= Hadraniel =

Angel in Jewish Angelology

Hadraniel (הַדְרַנִיאֵל Hadranīʾēl, alt. הַדְרִיאָנִיאֵל Hadrīʾānīʾēl, "Majesty [or Greatness] of God") is an angel in Jewish Angelology assigned as gatekeeper at the second gate in heaven. He is supposed to be more than sixty myriads of parasangs (approximately 2.1 e6mi) tall and a daunting figure to face.

When Moses arrived in heaven to get the Torah from God, it was said that he was speechless with awe at the sight of Hadraniel. Hadraniel did not think Moses should have the Torah, and made him weep in fear, which caused God to appear and reprimand Hadraniel for causing problems.
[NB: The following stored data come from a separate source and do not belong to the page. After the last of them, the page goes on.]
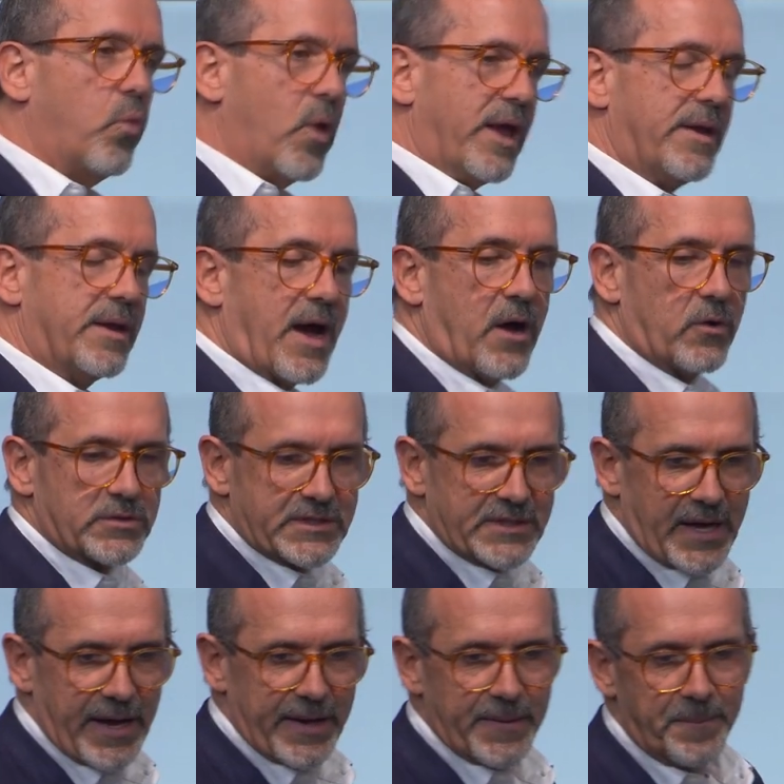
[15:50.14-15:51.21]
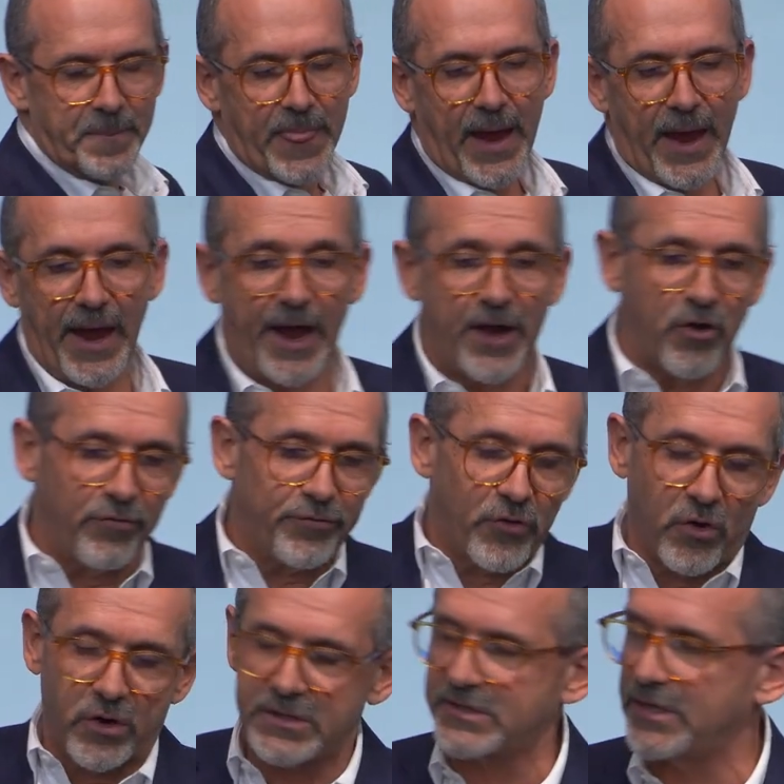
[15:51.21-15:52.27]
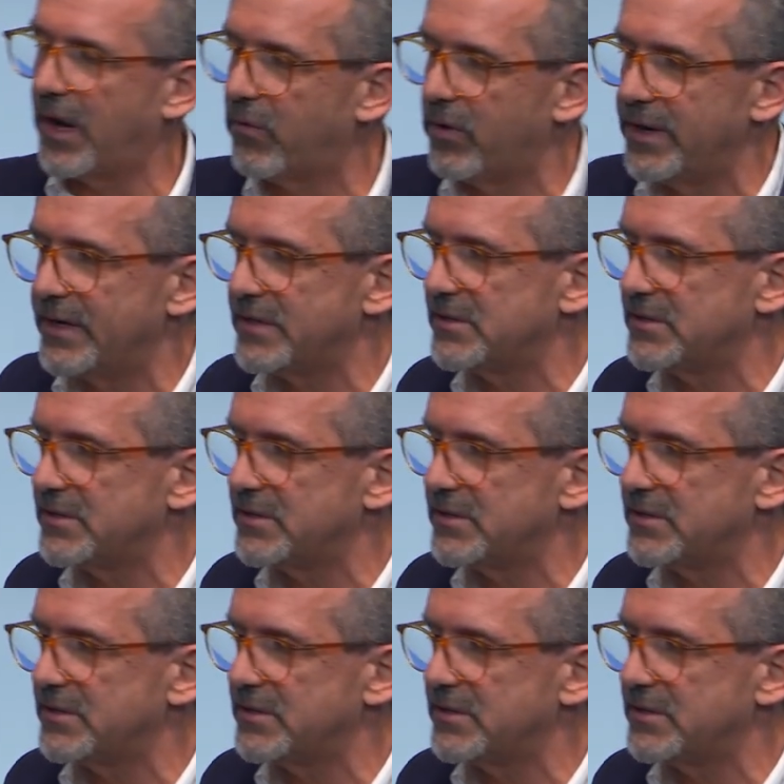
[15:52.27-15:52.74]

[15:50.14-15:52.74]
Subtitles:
win outside. And of course, our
Hadraniel quickly decided to behave and acted as a guide for Moses. This was a great help, for (according to Zoharic legend) "when Hadraniel proclaims the will of the Lord, his voice penetrates through 200,000 firmaments." Also, according to the Revelation of Moses, "with every word from his (Hadraniel's) mouth go forth 12,000 flashes of lightning."

In Gnosticism Hadraniel is only one of seven subordinates to Jehuel, prince of fire (King, p. 15). In the Zohar (55b), Hadraniel speaks to Adam about Adam's possession of the Book of the Angel Raziel, which was said to contain secret information that not even the angels knew.